[PATCH] Teach DeadArgElimination not to eliminate return values of functions with 'returned' arguments

Wed Jun 26 14:20:05 PDT 2013

> Well, yes. I'm not here to veto the patch, but I am going to take you up on
> your offer to raise an objection. :) I've been holding off on commenting
> further because I don't yet have the constructive suggestions that ought to
> follow my objection, and I think I might if I thought about it longer.
>
> Let's explore the things we could do with the 'returned' attribute. If we
> have internal-linkage functions that return void, we could change them to
> return one of their arguments and mark it 'returned'. When is this
> profitable? You could even have some heuristics to decide which one of the
> arguments is most likely to be useful to the caller, and put 'returned' on
> that one.
>
> There's no reason that we need to limit ourselves to a single register. Keep
> the void return type, and let the x86 calling convention have a rule where
> we use AX, BX, CX, DX in that order for up to four 'returned' arguments.
> When is it profitable? You might not want to use all four if the caller has
> higher register pressure. It depends on the register pressure in the caller,
> and register allocation particulars in the callee.
>
> The 'returned' attribute is interprocedural register allocation done at the
> IR level, encoded with parameter attributes.

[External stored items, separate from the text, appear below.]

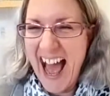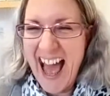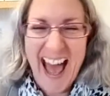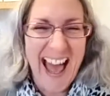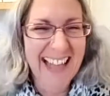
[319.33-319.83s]

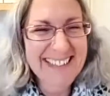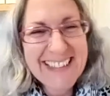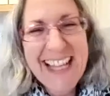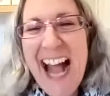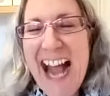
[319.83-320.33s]

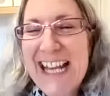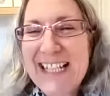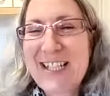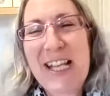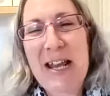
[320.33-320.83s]
And
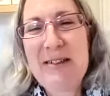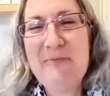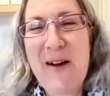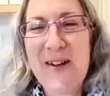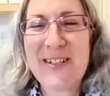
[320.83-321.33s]
his team
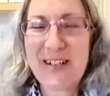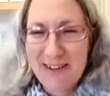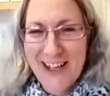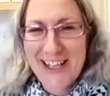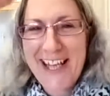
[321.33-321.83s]
were
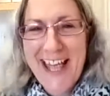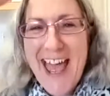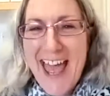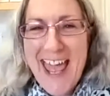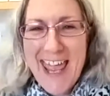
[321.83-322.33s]
like,
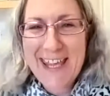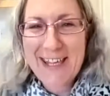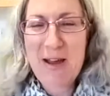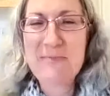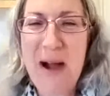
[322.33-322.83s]
yay,
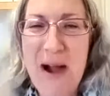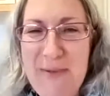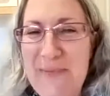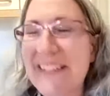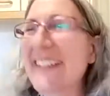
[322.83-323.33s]
go mum.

Yes, I agree that part of this optimization does amount to a limited
form of interprocedural register-allocation, and a more generic form
of this optimization can be done at some point with internalized
functions that does not have the constraint of having a single return
value or even that the 'preserved' argument is represented in IR at
all. However, I think the common case of having a single value being
returned happens often enough (from the ABI, the C API definition, or
from user code observed to have this property, in any language) that
is useful to treat the case specially. Furthermore, in the latter two
cases, the optimization has an IR-level semantic component as well,
since return value may not actually be unused by the calling function.
Admittedly, fully handling the semantics in mid-level optimizers might
be as simple as a RAUW, but it doesn't mean that the semantics do not
exist.

>
> This is a major architectural change to llvm. I don't think anybody realized
> the implications of the 'returned' patch when it was under review.
>
> We don't have the necessary framework to decide when or where 'returned'
> belongs. We can't know whether it will require expensive extra copies in the
> callee or if the caller will be under high register pressure, not at the IR
> level. Heuristics would be an approximation of codegen, with a tradeoff in
> complexity vs. accuracy  equal to how much of codegen we want to
> reimplement.
>
> I do understand how it solves your problem in the cross-TU case, where you
> have this great ABI guarantee that the argument gets returned, which you can
> use in the register allocator. It isn't even a calling-convention on its
> own, it's more of a modifier that can be applied to any calling convention.
> I can see how it ended up as a parameter attribute, much like zeroext is a
> ABI-level parameter attribute. But once we start to apply its semantics in
> the same-TU case, it becomes an llvm IR codified hack to work around the
> lack of interprocedural register allocation. That's not okay.

Yes, in the future we really ought to take advantage of opportunities
like this in more broadly in the fully-internalized case at the
codegen level by doing interprocedural register allocation with
fastcc, and I don't think anyone is suggesting that we expand IR
attributes further to handle all possible variations of inter
procedural register allocation at the IR level, since that kind of
information obviously does not belong there.

However, I don't understand why the fact that the fully general, fully
internalized form of this optimization shouldn't be represented at the
IR level precludes representing this more limited form of the
optimization there, especially when the limited form is applicable
across TUs, to functions that are not internalized, and also has a
semantic component.

>
> Anyhow, as I said I'm not going to block this patch because I don't have
> ideas on what would be a better way to do it, but please get an OK from Dan
> first.
>
> Nick